A variety of experiments, clinical trials, and strategies have attempted to exploit stem cells as therapeutic agents in regenerative medicine. However, once stem cells are removed from their niches within the body and grown in artificial culture systems their properties can change. Such culture-acquired changes can often compromise the therapeutic potential of some stem cells. For this reason, the development of relatively simple but effective stem cell isolation and manipulation techniques represents someone of the prominent technical hurdles to the clinical use of stem cells.

Several laboratories have used exogenous factors to direct the differentiation of tissue-resident stem cells, but these exogenous factors can often cause unwanted side effects. For this reason, simpler manipulation techniques are always a welcome addition to the armamentarium of stem cell scientists.

To that end, Ashok B. Kulkarni from the National Institute of Dental and Craniofacial Research in Bethesda, MD and David J. Mooney from the Harvard School of Engineering and their colleagues and co-workers have used non-ionizing, low-power laser (LPL) treatments to activate host stem cells and promote tissue regeneration. This is a minimally invasive treatment that directs stem cells already present in tissues to heal damaged tissues.

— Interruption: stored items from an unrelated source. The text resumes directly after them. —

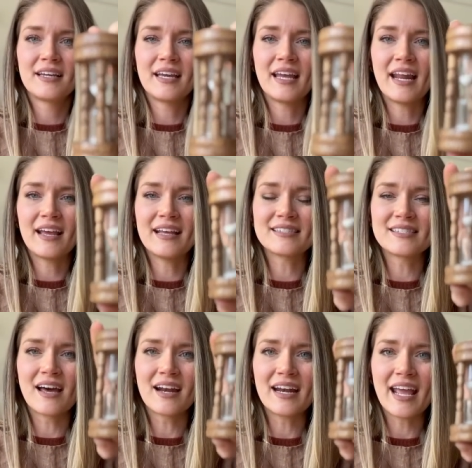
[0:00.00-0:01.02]
and it's
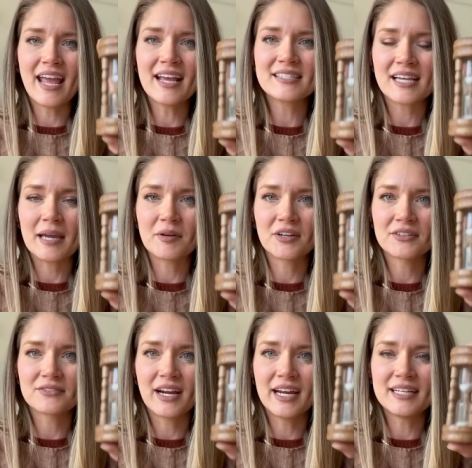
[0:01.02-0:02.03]
not an egg timer,
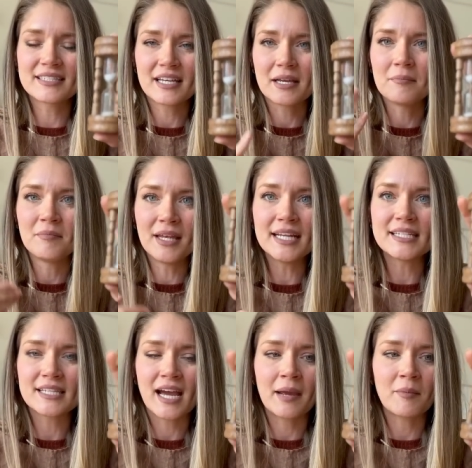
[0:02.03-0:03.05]
right? It's like a minute
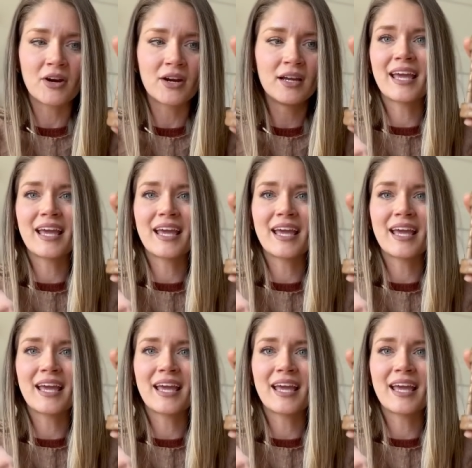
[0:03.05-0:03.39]
timer.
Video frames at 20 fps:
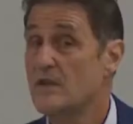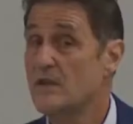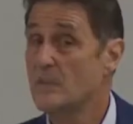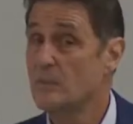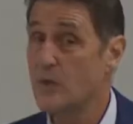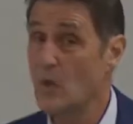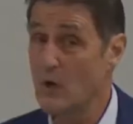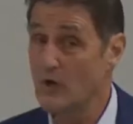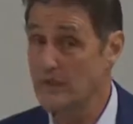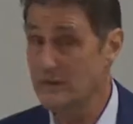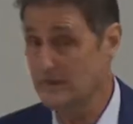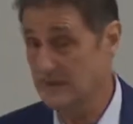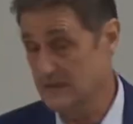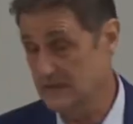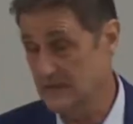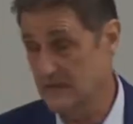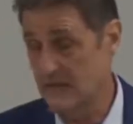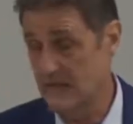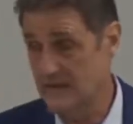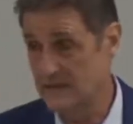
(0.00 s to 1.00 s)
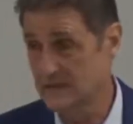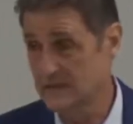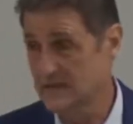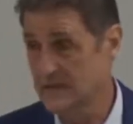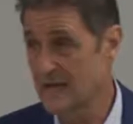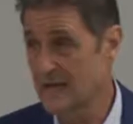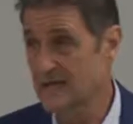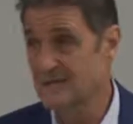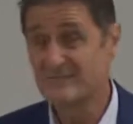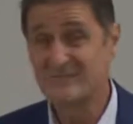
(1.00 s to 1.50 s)
The point of this slide
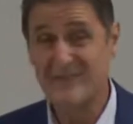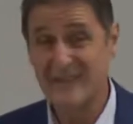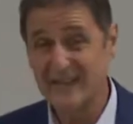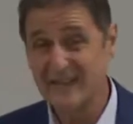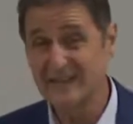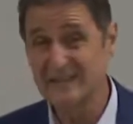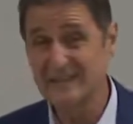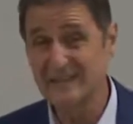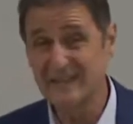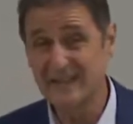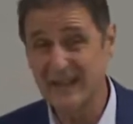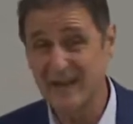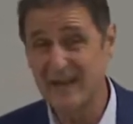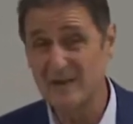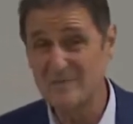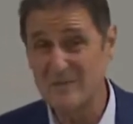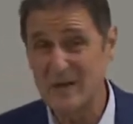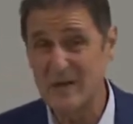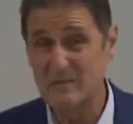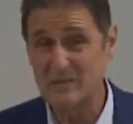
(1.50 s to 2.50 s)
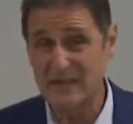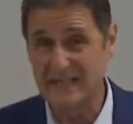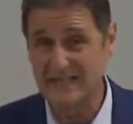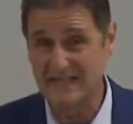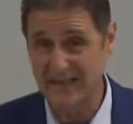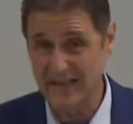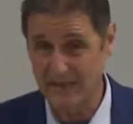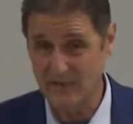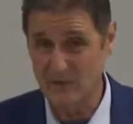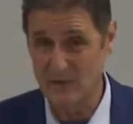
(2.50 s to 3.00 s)
is that medicine can be a
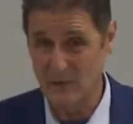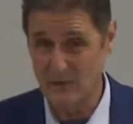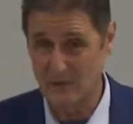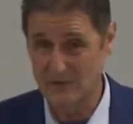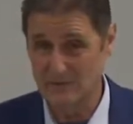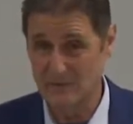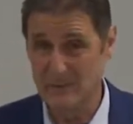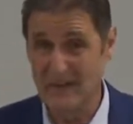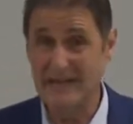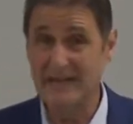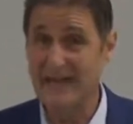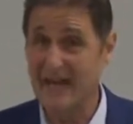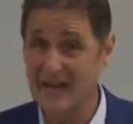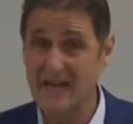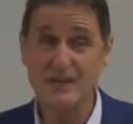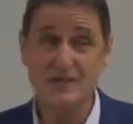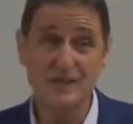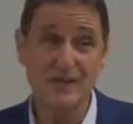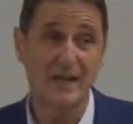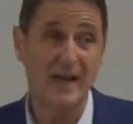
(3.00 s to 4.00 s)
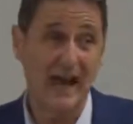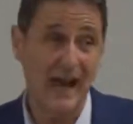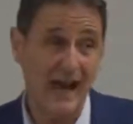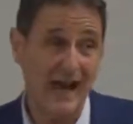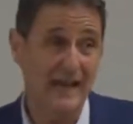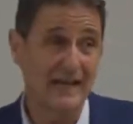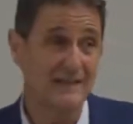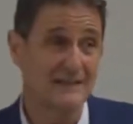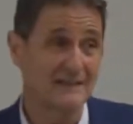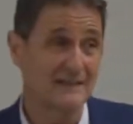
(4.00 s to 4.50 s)
bit dangerous. Medication
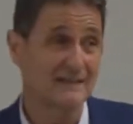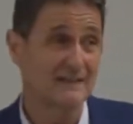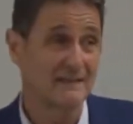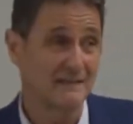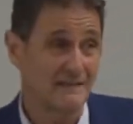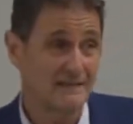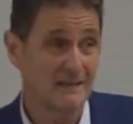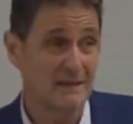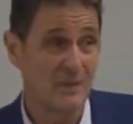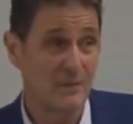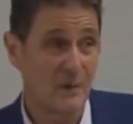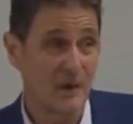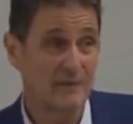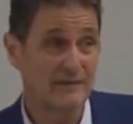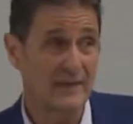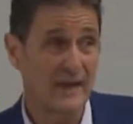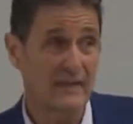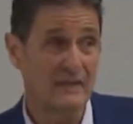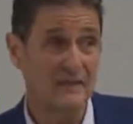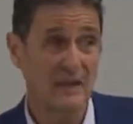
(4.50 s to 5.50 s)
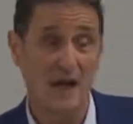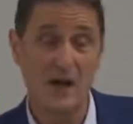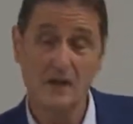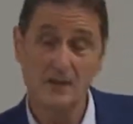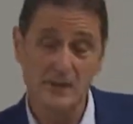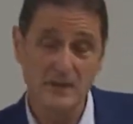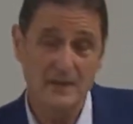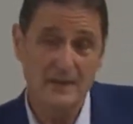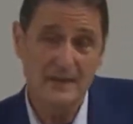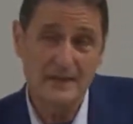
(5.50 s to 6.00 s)
has some effects
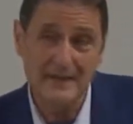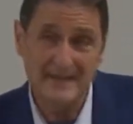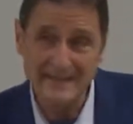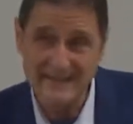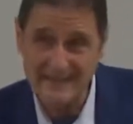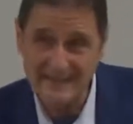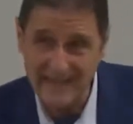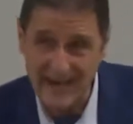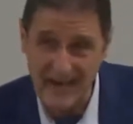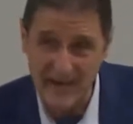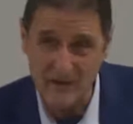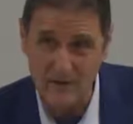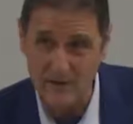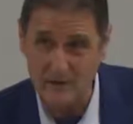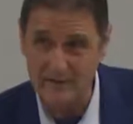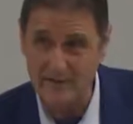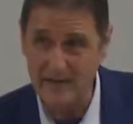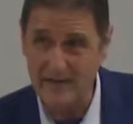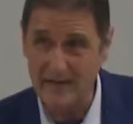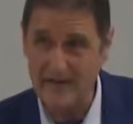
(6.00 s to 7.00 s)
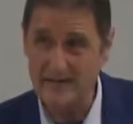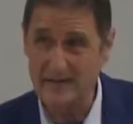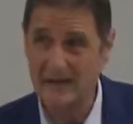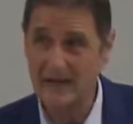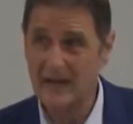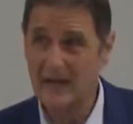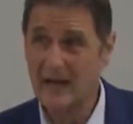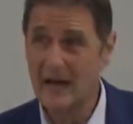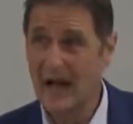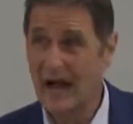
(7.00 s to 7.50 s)
other than the desired effect.
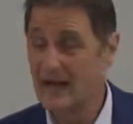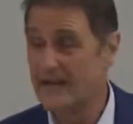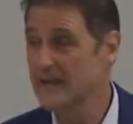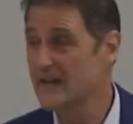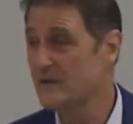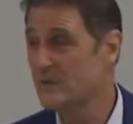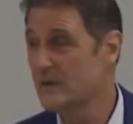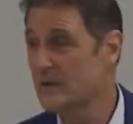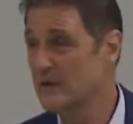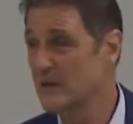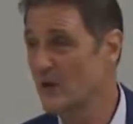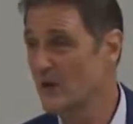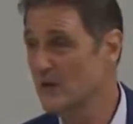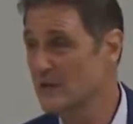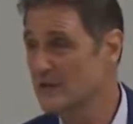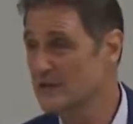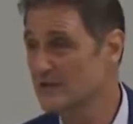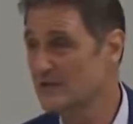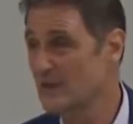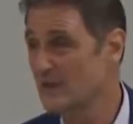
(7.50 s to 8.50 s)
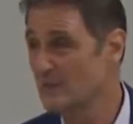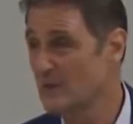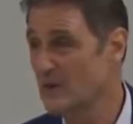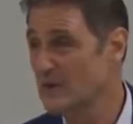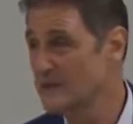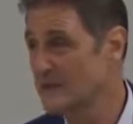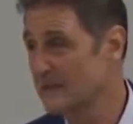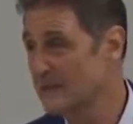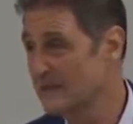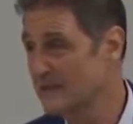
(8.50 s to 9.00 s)
I think we know this from
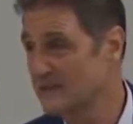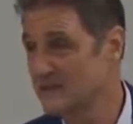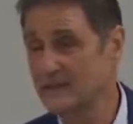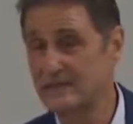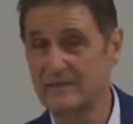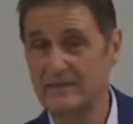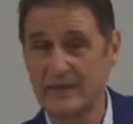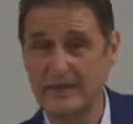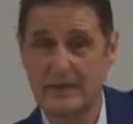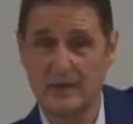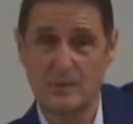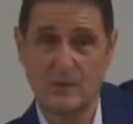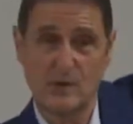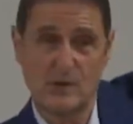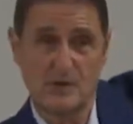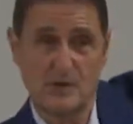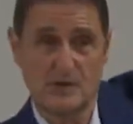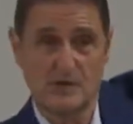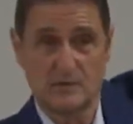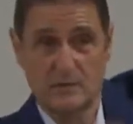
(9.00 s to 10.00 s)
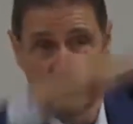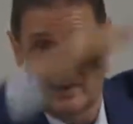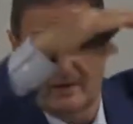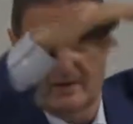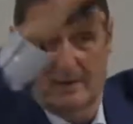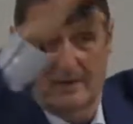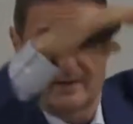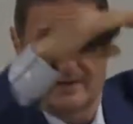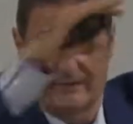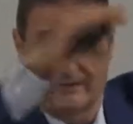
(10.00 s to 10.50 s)
watching the TV commercials with
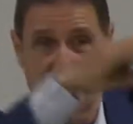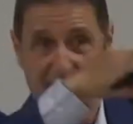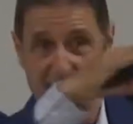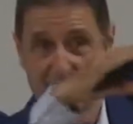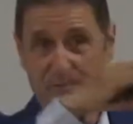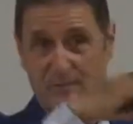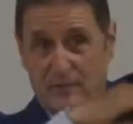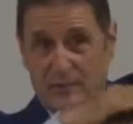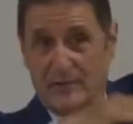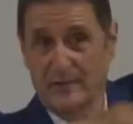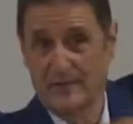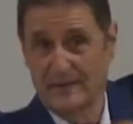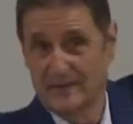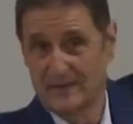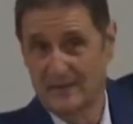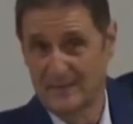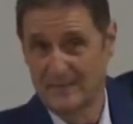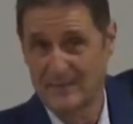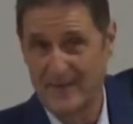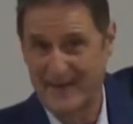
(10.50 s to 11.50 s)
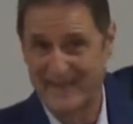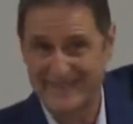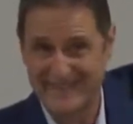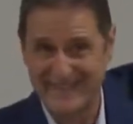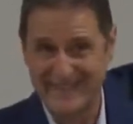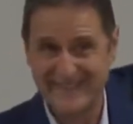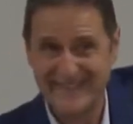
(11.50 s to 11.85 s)
all the fine print about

LPL treatment was used to activate human dental stem cells in a laboratory culture system. Upon LPL treatment, the dental stem cells began to synthesize a powerful growth factor called transforming growth factor–β1 (TGF-β1). The endogenous synthesis of TGF-β1 and its receptor drove the dental stem cells to form dentin tubes.

When Kulkami and Mooney used an assay in animals called a “pulp capping model,” they discovered that LPL-activated dental stem cells were able to regenerate dentin after laser activation. To further demonstrate that these regenerative effects were the result of TGF-β1, Kalkami and Mooney and others made cells that did not have a functional TGF-β receptor II. This mutation completely abrogated the effects of LPL treatments. Also, if the dental stem cells were incubated with a TGF-βRI inhibitor, the effects of LPL on the dental stem cells was attenuated.

Thus, there is a simple and non-invasive way to activate a resident stem cell population in our bodies. Furthermore, the mechanisms by which LPL activates these stem cells has been defined as TGF-β mediated. These experiments also outlines the mechanism by which resident stem cells might be harnessed by means of light-activated endogenous cues for clinical regenerative applications. Exciting, huh?